(RECORDS TO PROCESS)
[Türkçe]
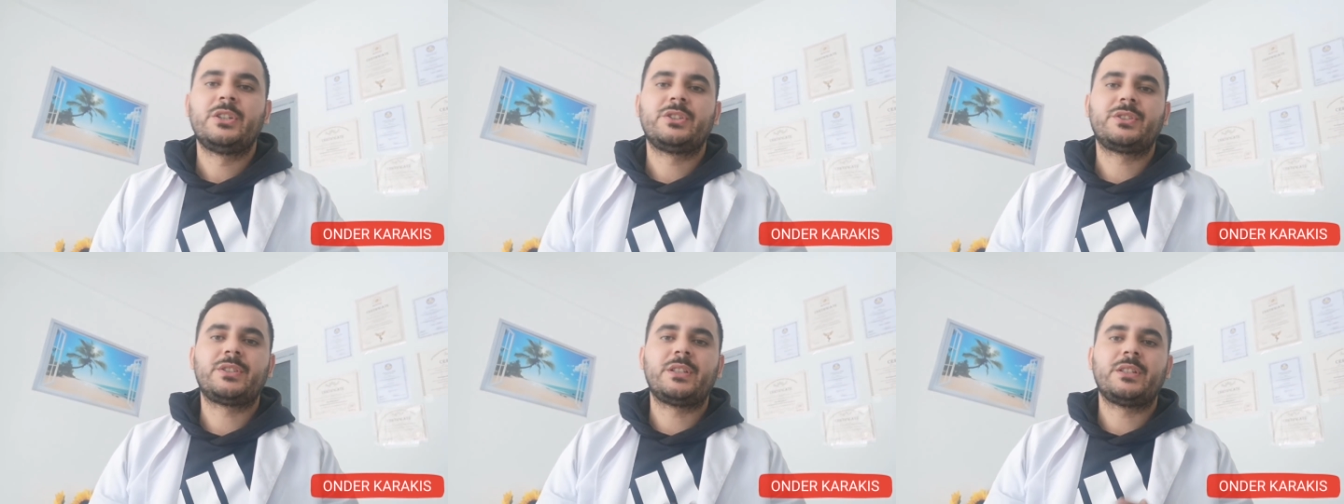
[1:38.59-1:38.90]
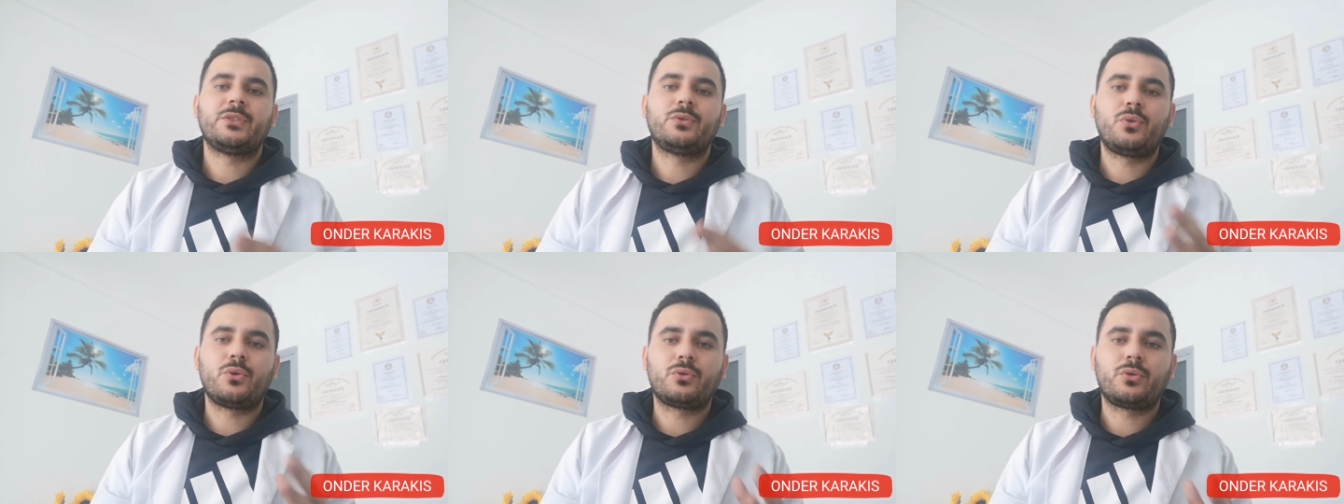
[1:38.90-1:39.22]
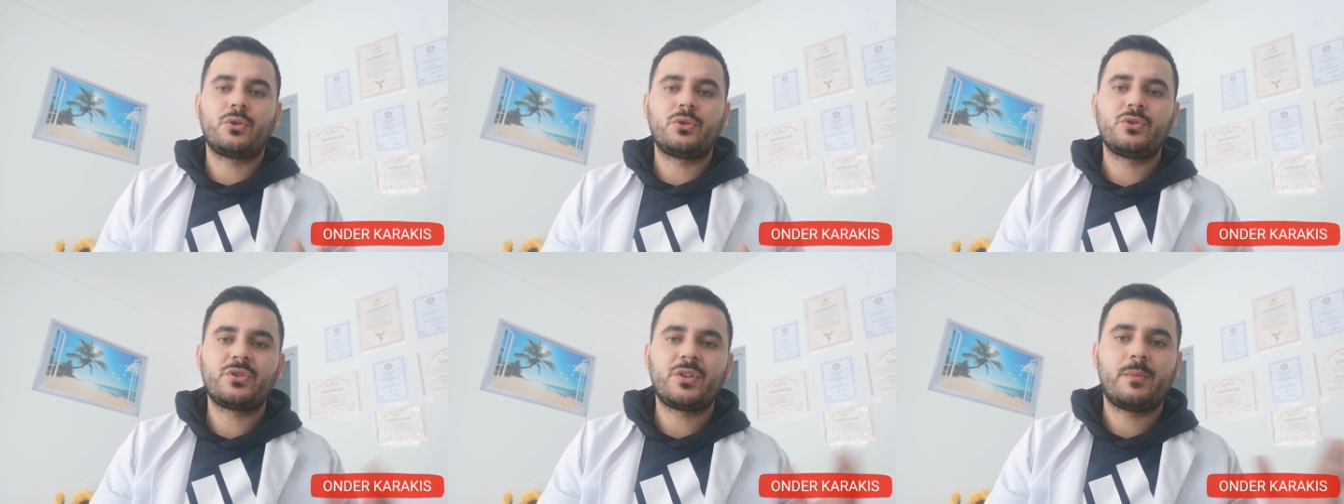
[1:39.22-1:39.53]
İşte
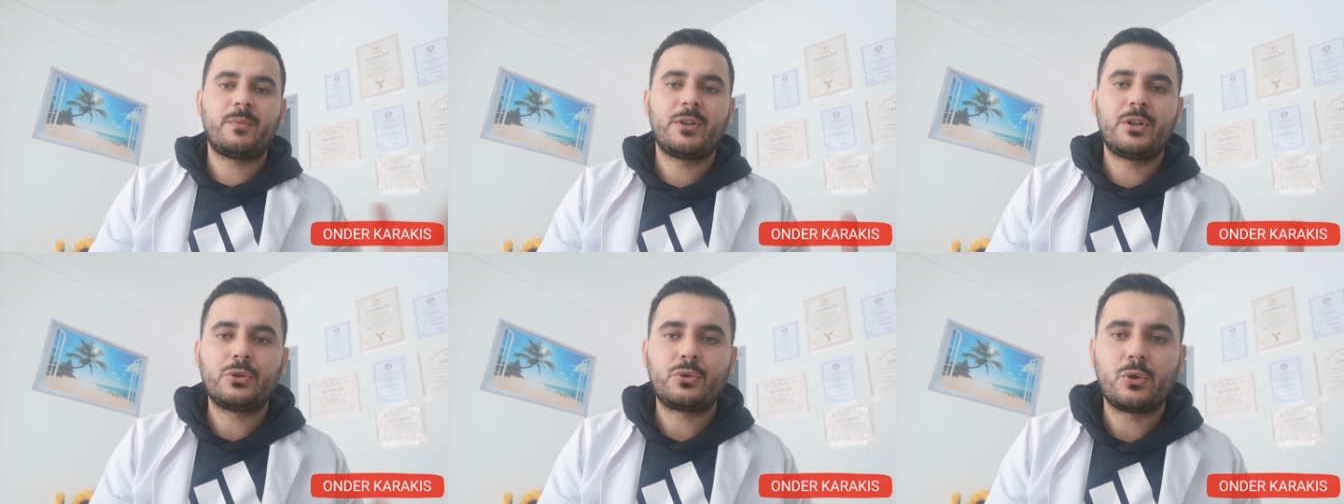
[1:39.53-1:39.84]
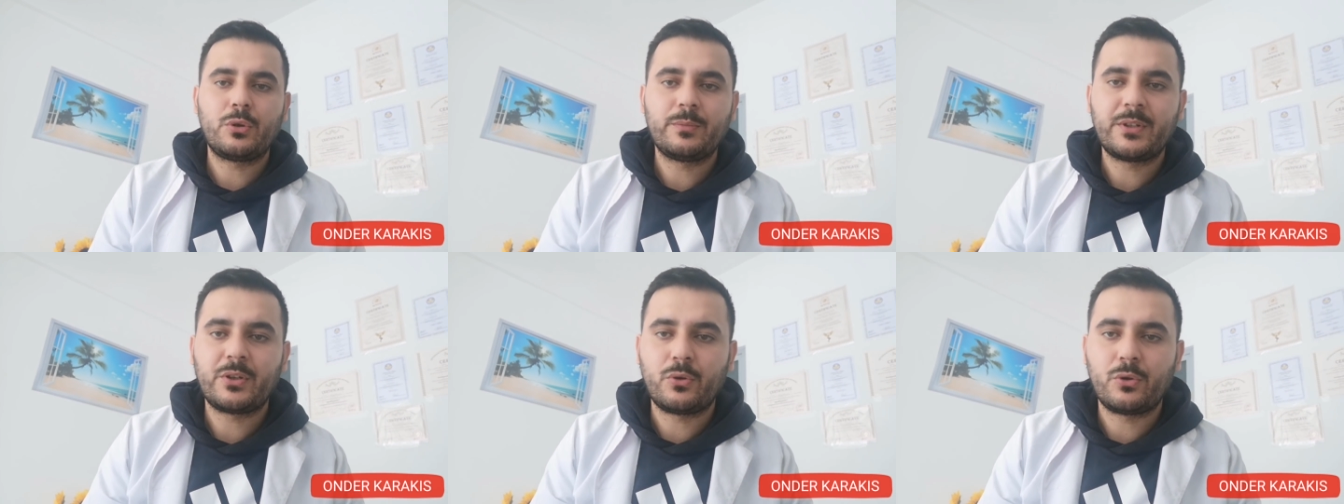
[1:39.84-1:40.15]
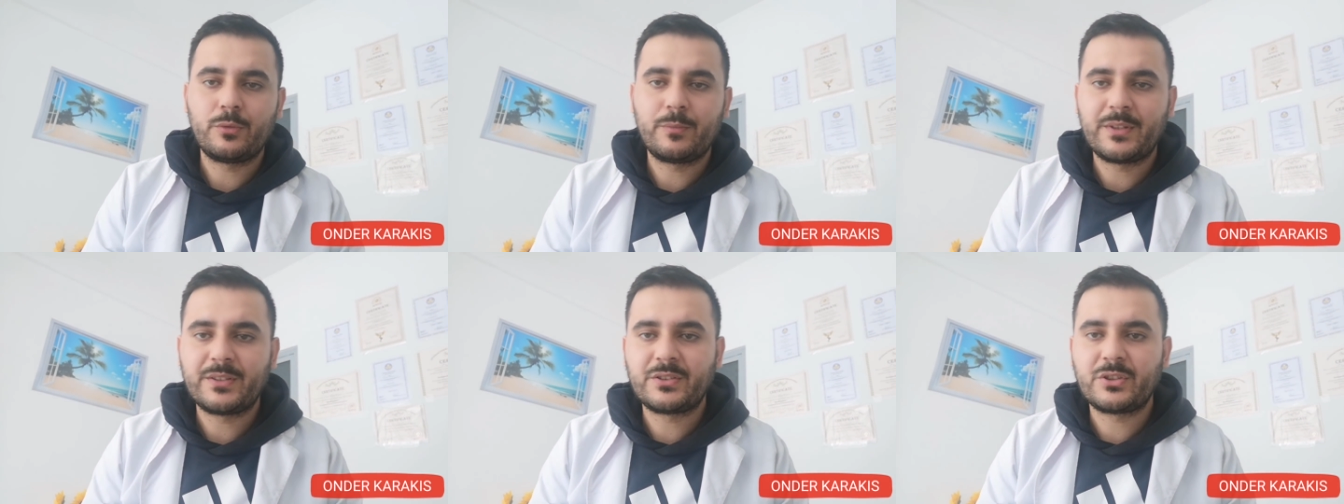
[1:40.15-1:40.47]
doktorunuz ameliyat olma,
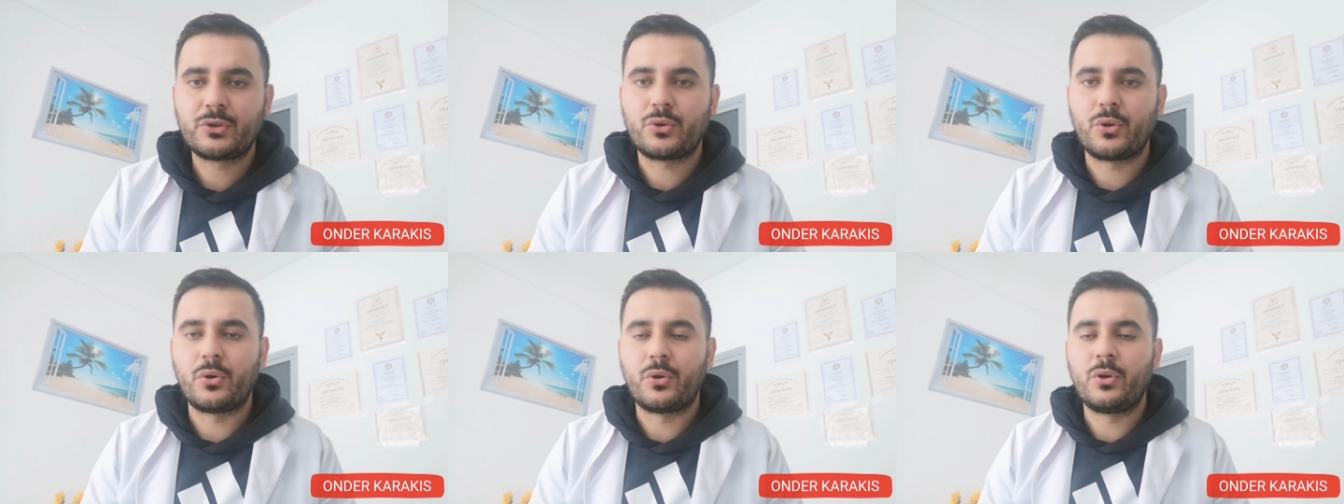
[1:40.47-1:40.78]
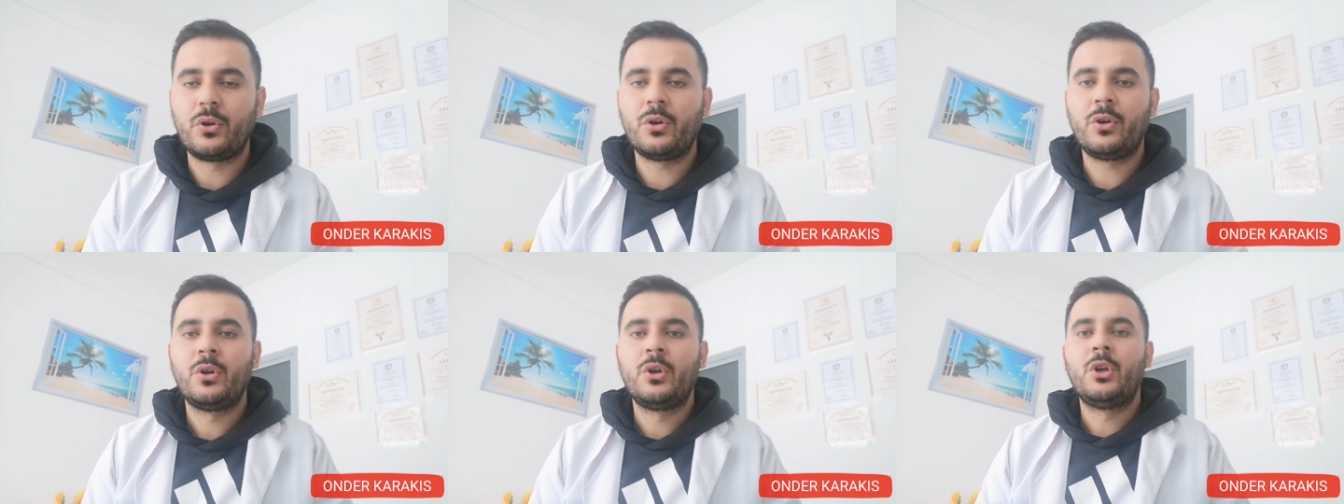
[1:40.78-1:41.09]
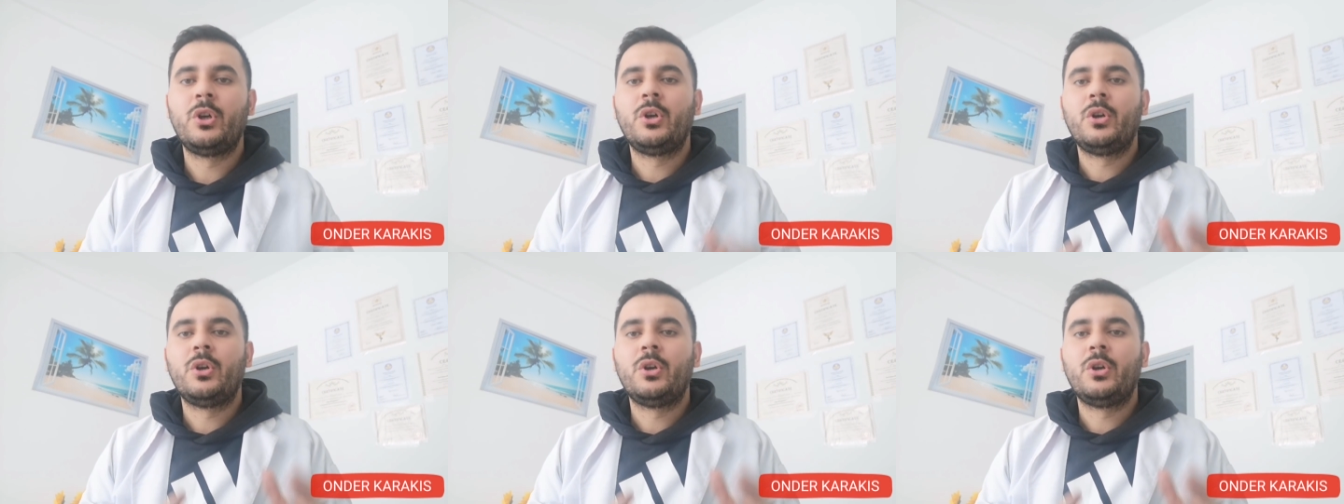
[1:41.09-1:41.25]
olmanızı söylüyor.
(End RECORDS TO PROCESS)
* TASK STATEMENT
Skipping any images, write out all the data exactly.

* SOLVED EXERCISE
[Türkçe]
[1:38.59-1:38.90]
[1:38.90-1:39.22]
[1:39.22-1:39.53]
İşte
[1:39.53-1:39.84]
[1:39.84-1:40.15]
[1:40.15-1:40.47]
doktorunuz ameliyat olma,
[1:40.47-1:40.78]
[1:40.78-1:41.09]
[1:41.09-1:41.25]
olmanızı söylüyor.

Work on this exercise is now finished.